== Segment start ==

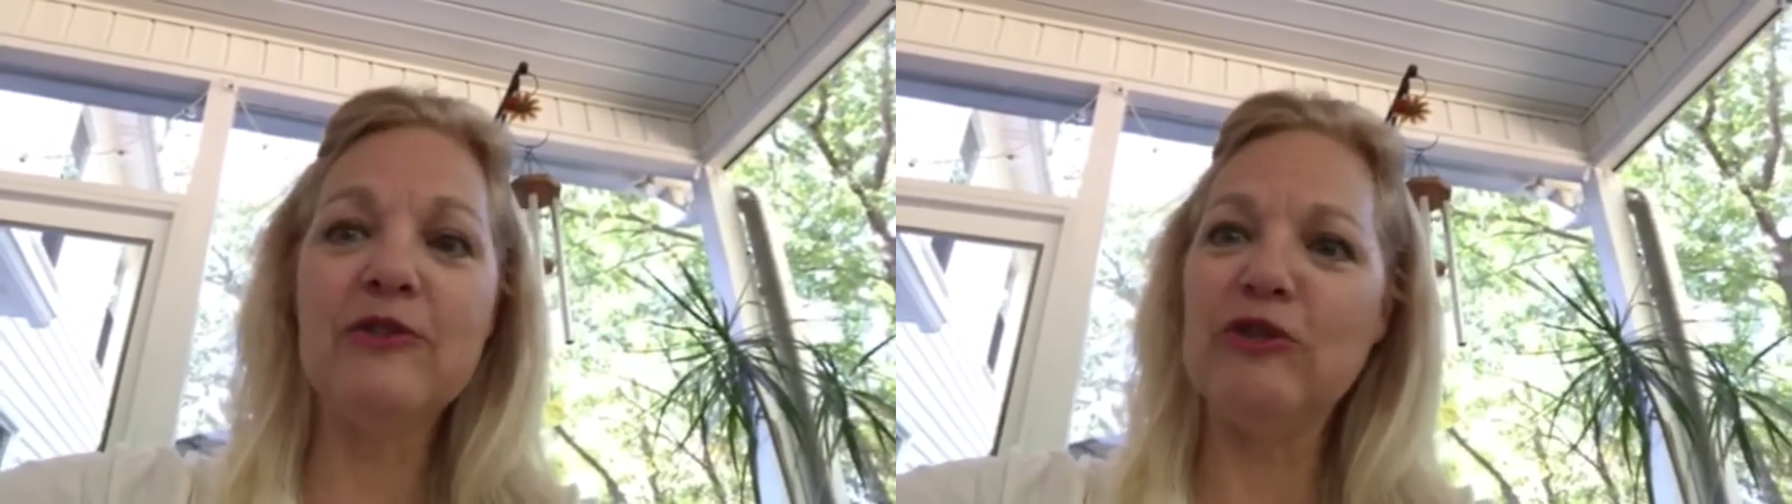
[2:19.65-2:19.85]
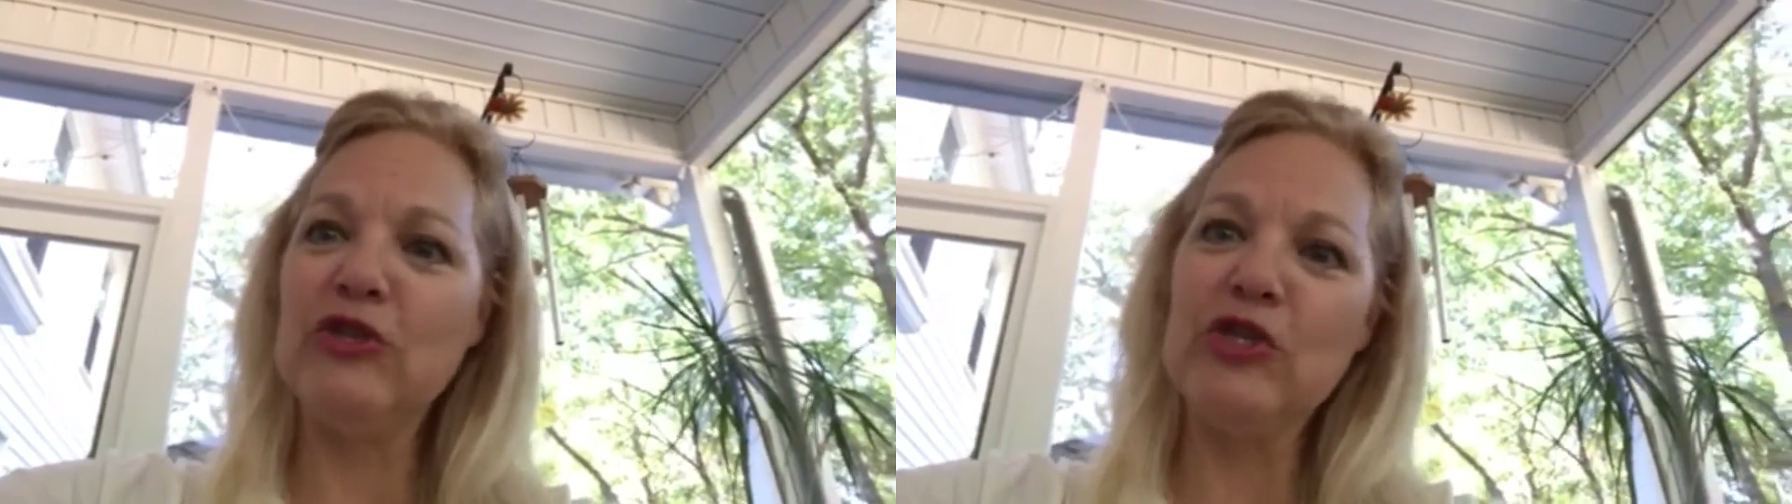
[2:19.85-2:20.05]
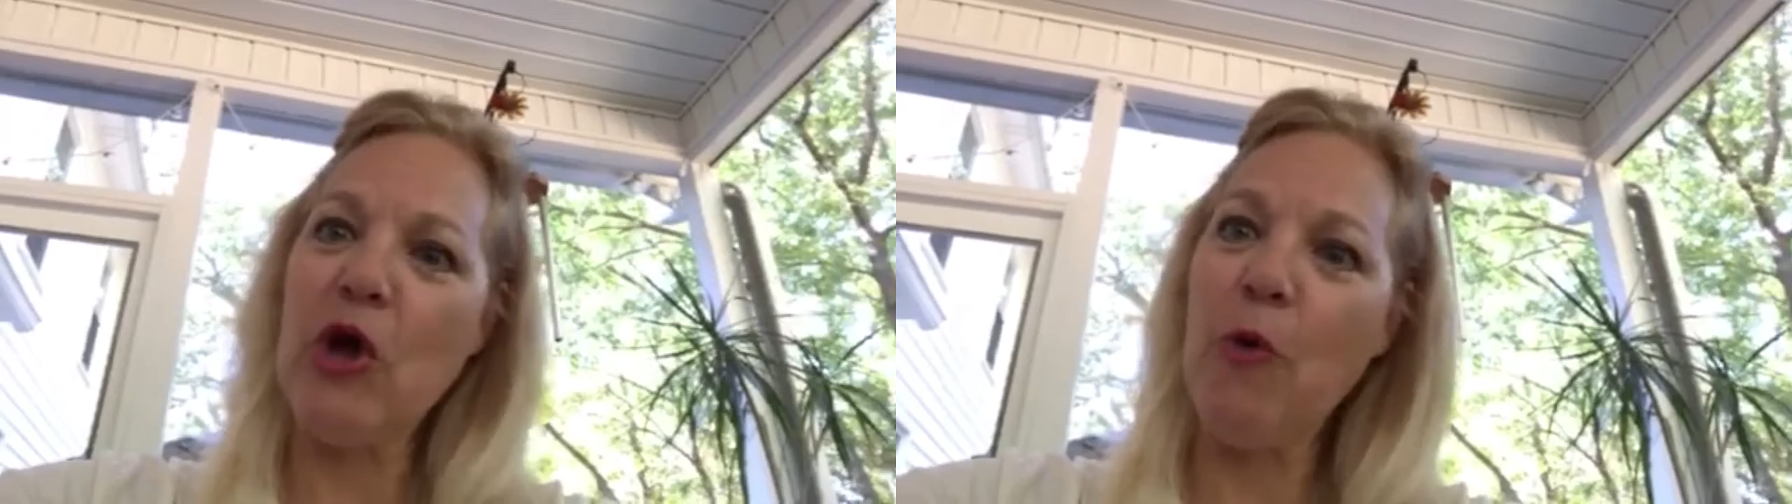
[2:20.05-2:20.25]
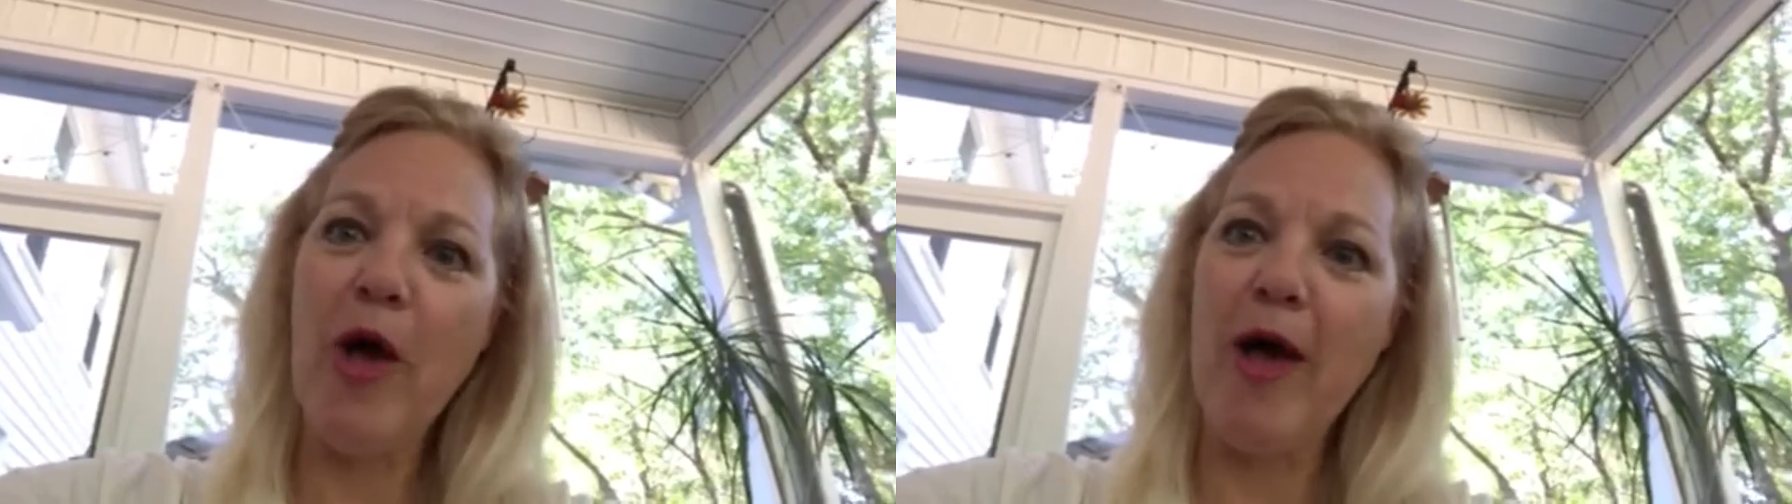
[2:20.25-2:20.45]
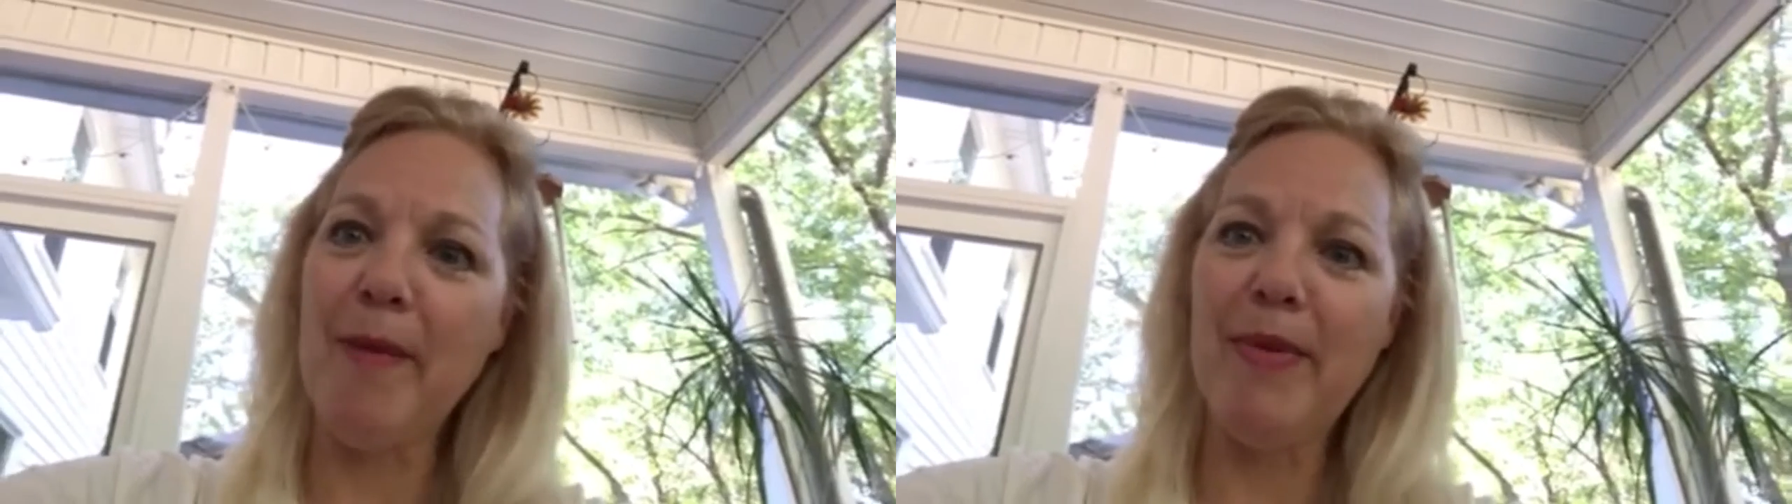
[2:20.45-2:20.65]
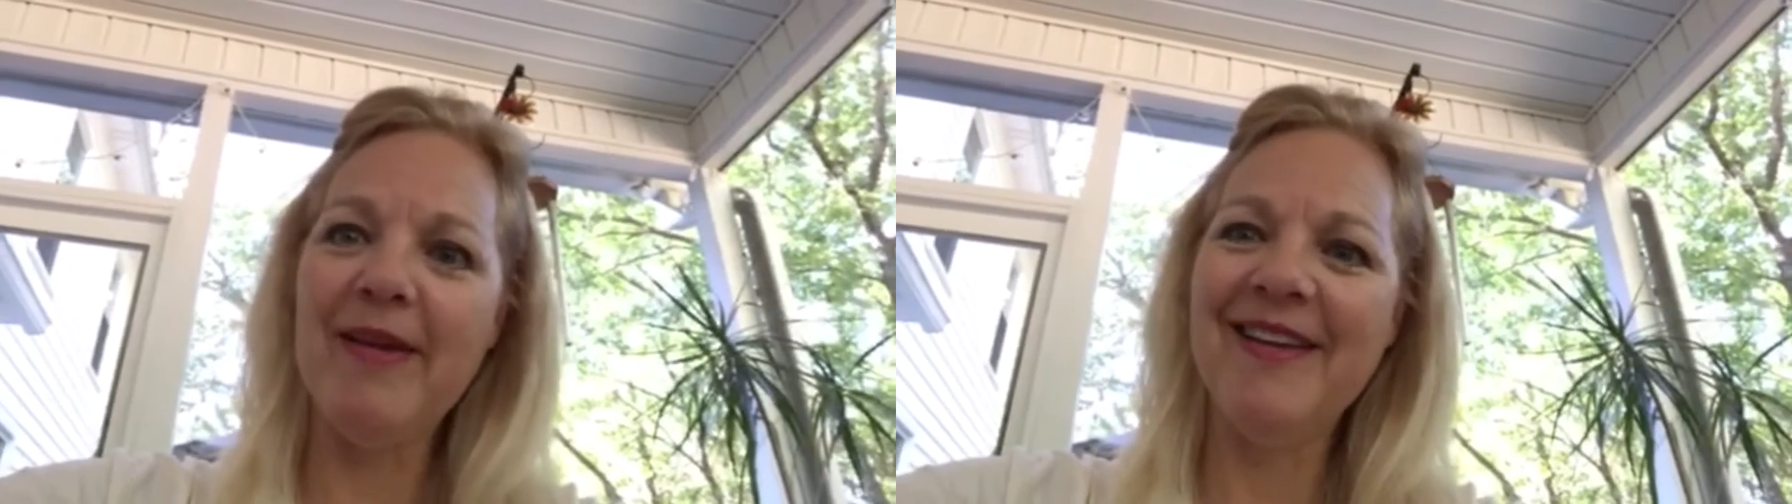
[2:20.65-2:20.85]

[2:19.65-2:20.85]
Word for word: just show up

== Segment end ==

--- DIRECTIONS FOR THIS TASK ---
Without the pictures, return the records above exactly as given.

--- TASK ANSWER ---
[2:19.65-2:19.85]
[2:19.85-2:20.05]
[2:20.05-2:20.25]
[2:20.25-2:20.45]
[2:20.45-2:20.65]
[2:20.65-2:20.85]

[2:19.65-2:20.85]
Word for word: just show up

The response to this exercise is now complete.